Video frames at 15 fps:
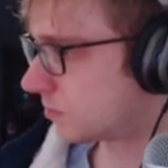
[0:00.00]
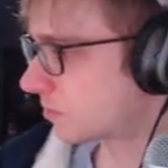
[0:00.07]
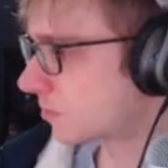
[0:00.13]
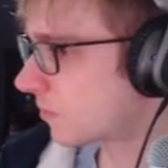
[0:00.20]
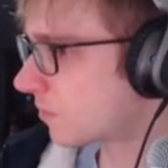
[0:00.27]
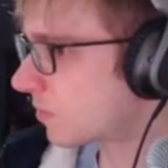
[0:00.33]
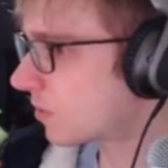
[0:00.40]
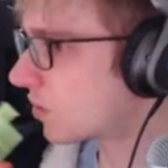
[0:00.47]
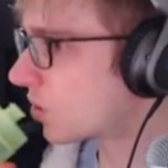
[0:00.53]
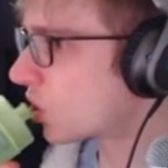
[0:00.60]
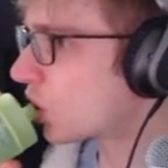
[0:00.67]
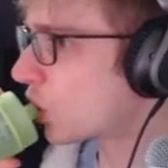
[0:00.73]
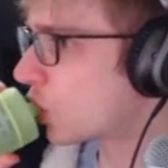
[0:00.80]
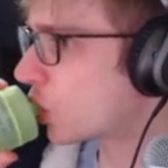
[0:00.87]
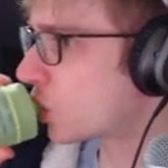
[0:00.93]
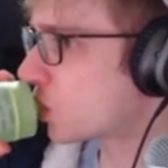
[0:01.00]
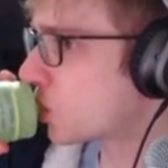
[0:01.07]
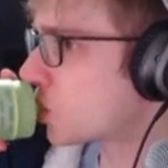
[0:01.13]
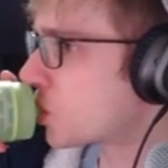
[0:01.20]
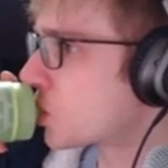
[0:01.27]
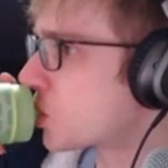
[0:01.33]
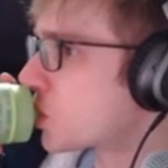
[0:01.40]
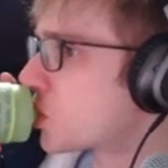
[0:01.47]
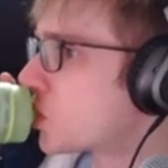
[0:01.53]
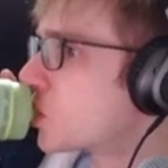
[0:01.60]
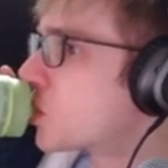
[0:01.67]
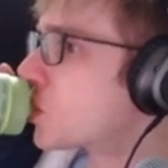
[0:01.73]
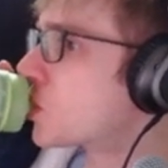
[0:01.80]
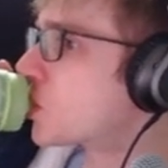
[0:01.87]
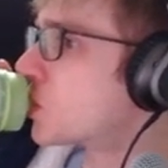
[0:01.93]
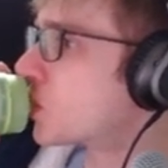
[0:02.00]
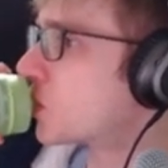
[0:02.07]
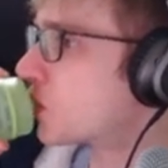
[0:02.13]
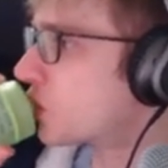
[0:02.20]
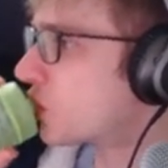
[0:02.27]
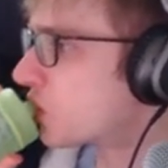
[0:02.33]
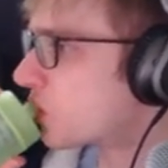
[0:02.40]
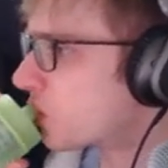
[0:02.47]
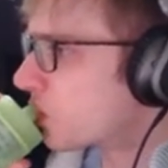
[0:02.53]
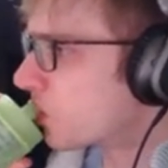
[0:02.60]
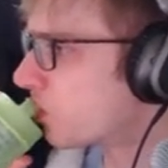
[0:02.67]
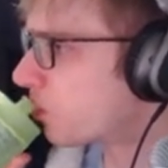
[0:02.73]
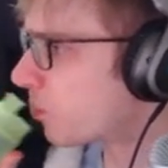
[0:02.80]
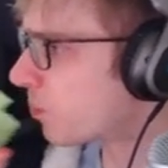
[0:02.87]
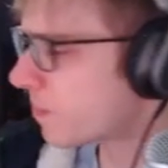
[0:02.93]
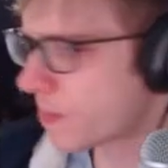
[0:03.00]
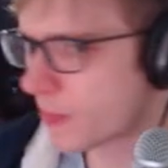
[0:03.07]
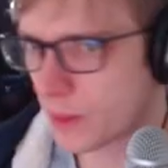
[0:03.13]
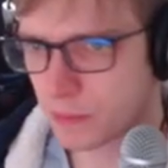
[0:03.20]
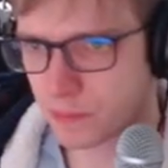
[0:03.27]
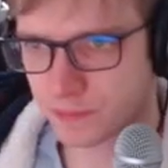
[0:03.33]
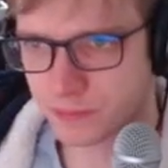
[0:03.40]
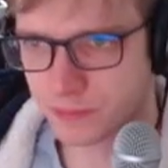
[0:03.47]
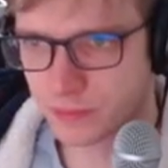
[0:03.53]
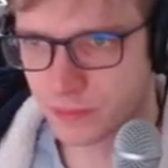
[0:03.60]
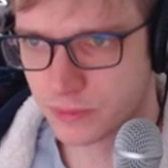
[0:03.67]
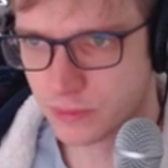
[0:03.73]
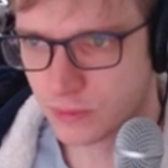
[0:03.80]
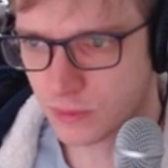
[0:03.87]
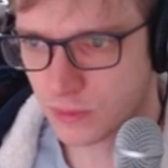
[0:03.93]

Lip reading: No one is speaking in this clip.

### About this exercise:
Transcribe every entry above exactly as it stands, but skip the images.

### Final answer:
Video frames at 15 fps:
[0:00.00]
[0:00.07]
[0:00.13]
[0:00.20]
[0:00.27]
[0:00.33]
[0:00.40]
[0:00.47]
[0:00.53]
[0:00.60]
[0:00.67]
[0:00.73]
[0:00.80]
[0:00.87]
[0:00.93]
[0:01.00]
[0:01.07]
[0:01.13]
[0:01.20]
[0:01.27]
[0:01.33]
[0:01.40]
[0:01.47]
[0:01.53]
[0:01.60]
[0:01.67]
[0:01.73]
[0:01.80]
[0:01.87]
[0:01.93]
[0:02.00]
[0:02.07]
[0:02.13]
[0:02.20]
[0:02.27]
[0:02.33]
[0:02.40]
[0:02.47]
[0:02.53]
[0:02.60]
[0:02.67]
[0:02.73]
[0:02.80]
[0:02.87]
[0:02.93]
[0:03.00]
[0:03.07]
[0:03.13]
[0:03.20]
[0:03.27]
[0:03.33]
[0:03.40]
[0:03.47]
[0:03.53]
[0:03.60]
[0:03.67]
[0:03.73]
[0:03.80]
[0:03.87]
[0:03.93]

Lip reading: No one is speaking in this clip.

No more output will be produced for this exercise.